Ugandan sculptor Dr Rose Kirumira

KIRUMIRA ROSE NAMUBIRU is a Senior Lecturer at the  School of Industrial and Fine Arts, Makerere University (1987-2011) where she also graduated with a PhD (Makerere University) on “The Formation of Contemporary Visual Artists in Africa: Revisiting Residency Programmes”. Her main engagement over the years was attending numerous artist’s workshops and residencies in Africa and around the world where she obtained experiences about contemporary visual art and artists’ practices. These varied professional experiences accorded her the opportunity to have an insight of artist’s networks within and outside of Uganda.

Professionally, she is one of the few widely recognized and well exhibited female sculptors in Uganda. She has participated in various exhibitions namely “Different But One”, at Makerere University Art Gallery since 1998; Annual Group exhibitions of “Women on the Move” up to 2000; “Artist of the Millennium” exhibition at Makerere and Nommo Gallery, 2000.

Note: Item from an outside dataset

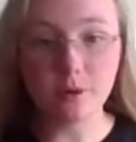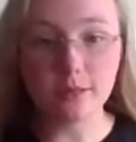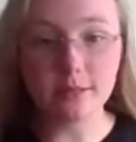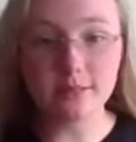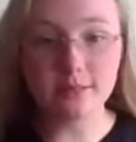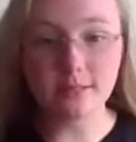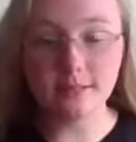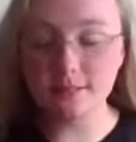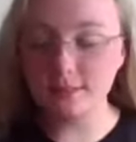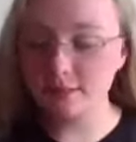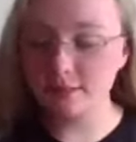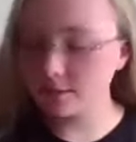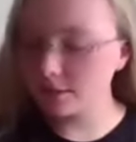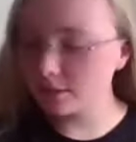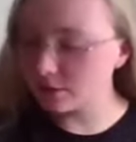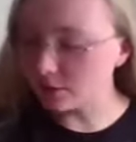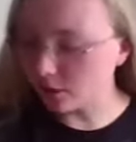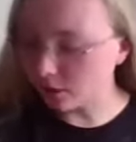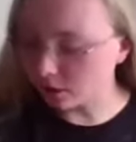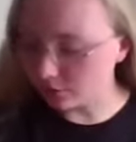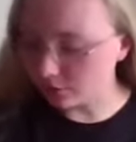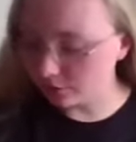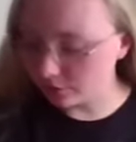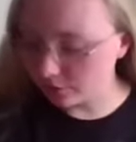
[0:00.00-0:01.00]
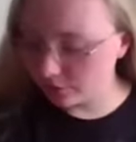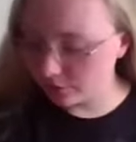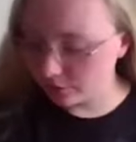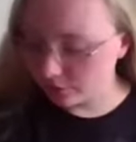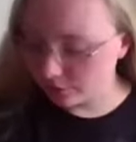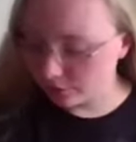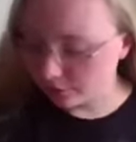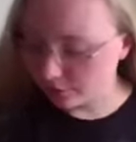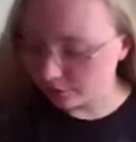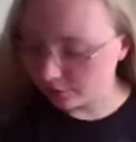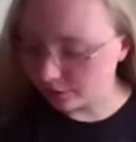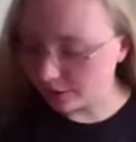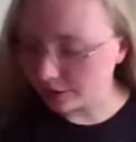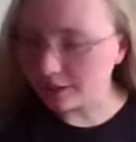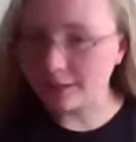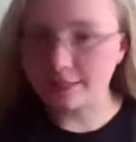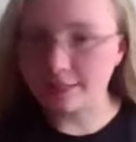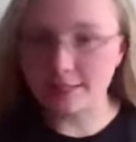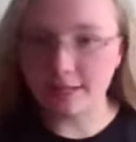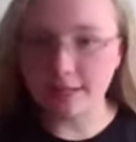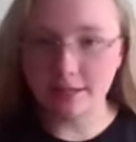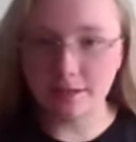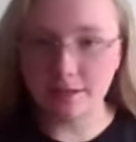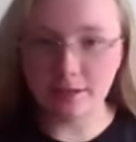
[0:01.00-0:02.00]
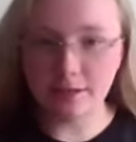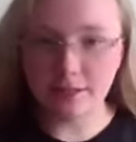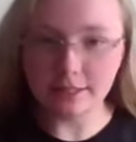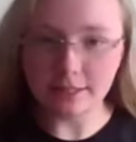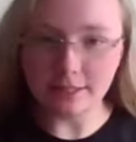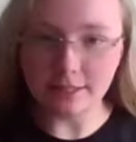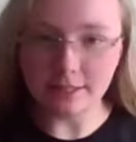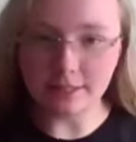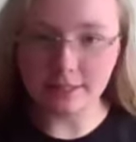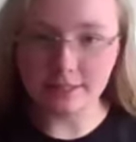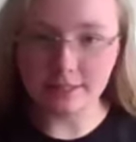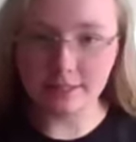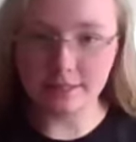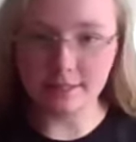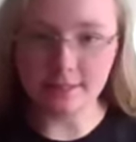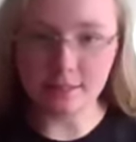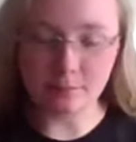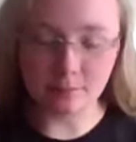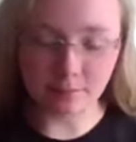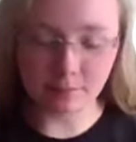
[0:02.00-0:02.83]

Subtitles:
Once it's dissolved, we're going to take our yeast and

She also made outstanding public monuments and projects such as the sculptures for the Don Bosco Vocational School Chapel, Kamuli, 1997, and among numerous others had exhibitions such as “Faces” 1996 and “Personalities” 2010 at Tulifanya Art Gallery, Kampala. However her strength is making monumental sculptures for example working under the renowned Prof. Francis Naggenda to make the statue of “King Ronald Mutebi” at the Buganda Parliament and “Family” at Mulago Hospital Kampala. She also made the two famous sculptures ‘Mother Uganda’ and ‘UNDP’ at the former UNDP Headquarters currently National Planning Authority house, Clement Hill Road.

Dr. Kirumira’s professional life as an artist has been significantly international in creating several monumental sculptures around the world, most noteworthy being “The Page”, Winnipeg Canada 1995; “Ambassador”, USA 1999, ‘Omumbejja” in Denmark between 1997-2010 and “Friendship” Changchun, China 2000.

Her sculpture has evolved around traditional visual art skills, techniques and knowledge incorporating local shapes, designs and color in the work to develop a style tending towards decorative arts and crafts. Her style currently covers the use of a wide range of traditional materials, found and mixed media and formats. Her philosophy and subjects favored have been fueled by the need to make visual commentaries about changing material culture.